Endocrine Abstracts

A 22-year-old lady presented with an acute abdomen and underwent appendicectomy for early appendicitis. Post-operatively she developed headache, dizziness and neck stiffness, and later impaired attention and perseveration. Clinical examination showed papilloedema, a left IVth nerve palsy and left sided cerebellar signs. A CT head scan showed evidence of subarachnoid haemorrhage (SAH) and subsequent MRI confirmed SAH with some meningeal enhancement, as well as intraparenchymal haemorrhage in the cerebellum and postero-superior occipital cortex. However, a four-vessel angiogram showed no aneurysms. CSF analysis failed to show xanthochromia but was consistent with a lymphocytic meningitis. Inflammatory markers were raised (ESR 96 mm/1st hour, CRP 314). She developed hyponatraemia (126 mmol/l) and hyperkalaemia (5.5 mmol/l), and underwent a short synacthen test (250mcg im), which confirmed adrenal insufficiency: baseline cortisol 44 nmol/l, peak response 42 nmol/l. Abdominal CT showed bilaterally swollen adrenal glands and adrenal MRI features consistent with bilateral adrenal haemorrhage. She was commenced on steroid replacement and subsequently made good progress.

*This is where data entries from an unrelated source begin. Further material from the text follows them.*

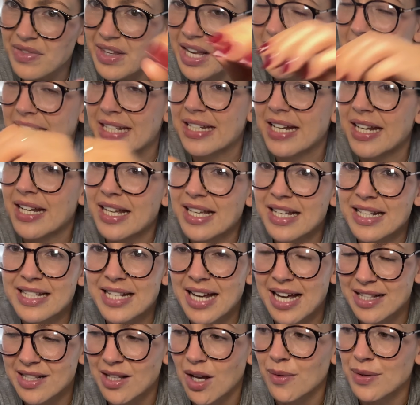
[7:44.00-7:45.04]
he stayed at his
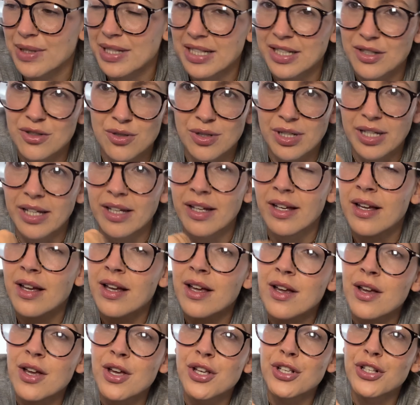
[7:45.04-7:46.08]
dad's, I was literally
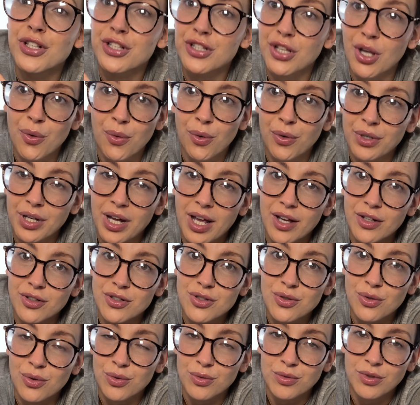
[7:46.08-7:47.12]
so on edge
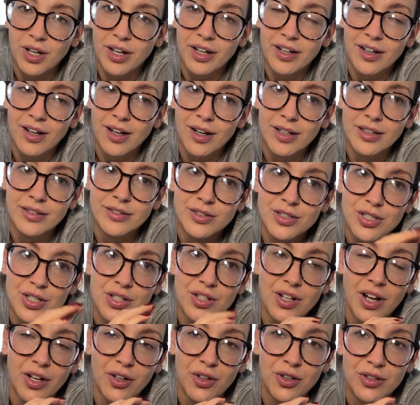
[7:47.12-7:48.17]
all night. I
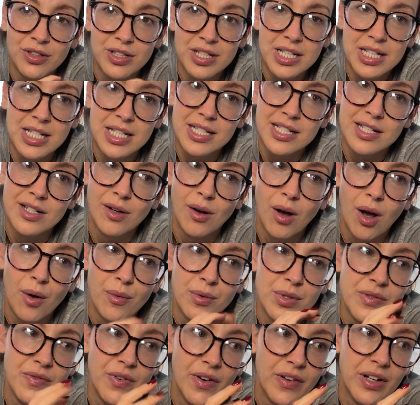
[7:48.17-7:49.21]
couldn't sit still. I
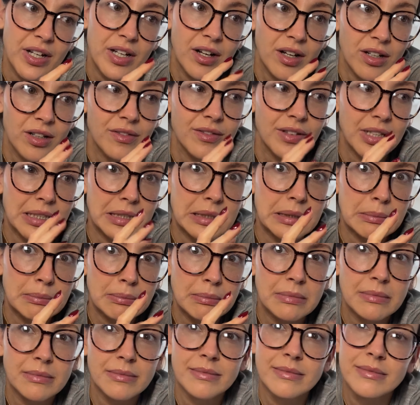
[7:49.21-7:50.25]
was very kind of like
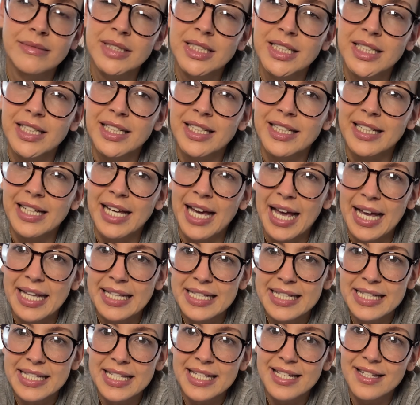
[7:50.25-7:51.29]

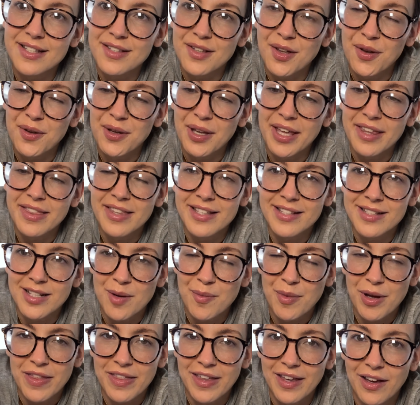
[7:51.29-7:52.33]
antsy. So yeah, this
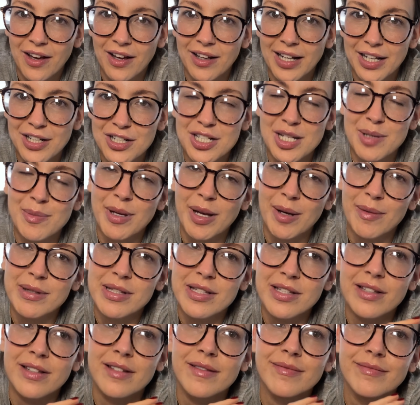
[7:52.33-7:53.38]
time I think I'll actually be able
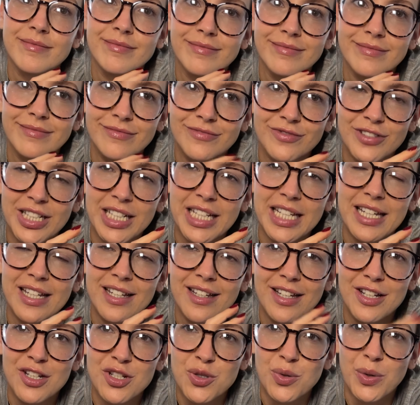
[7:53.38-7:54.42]
to really
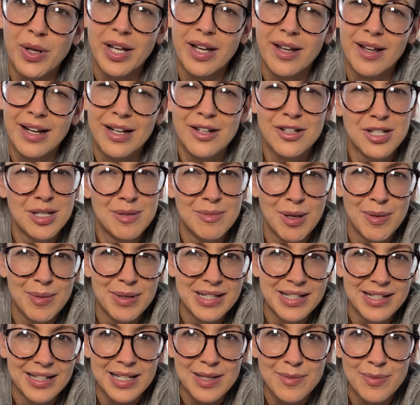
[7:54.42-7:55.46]
enjoy it and actually maybe
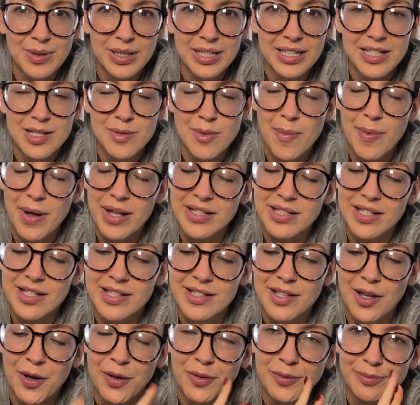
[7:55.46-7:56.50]
sleep a little bit better,
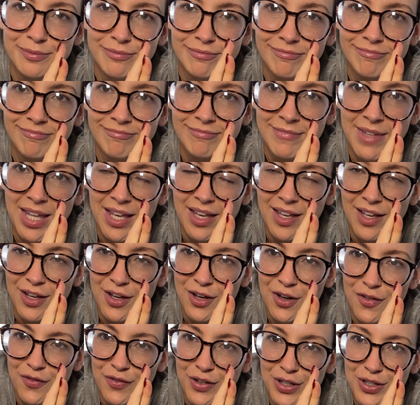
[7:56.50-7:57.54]
so
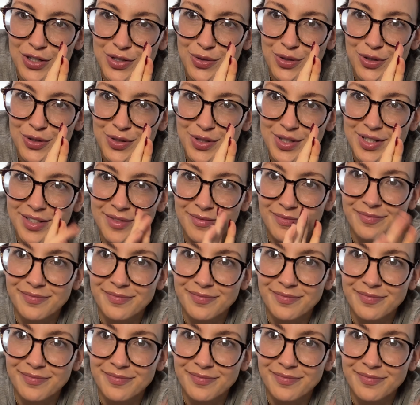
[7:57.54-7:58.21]
fingers crossed.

Haematological testing revealed deranged clotting times with an APTT of 44 sec and INR of 1.2. Platelets were within the normal range. Russell's viper venom test was consistent with the presence of the lupus anticoagulant. However, anticardiolipin antibodies were negative as were antibodies to beta 2 glycoprotein I. She had a mildly positive ANA titre of 1/320, but negative dsDNA, ENAs and ANCA.

In summary, we describe a case of bilateral adrenal haemorrhage associated with a lupus anticoagulant syndrome (LAS). Although SLE-associated LAS usually presents with prothrombotic disorders, it can be associated with a haemorrhagic illness. However, characterisation of the lupus anticoagulant in this case suggested a secondary aetiology, most likely with infection as the triggering factor. Bilateral adrenal haemorrhage remains an extremely rare cause of acute adrenal insufficiency.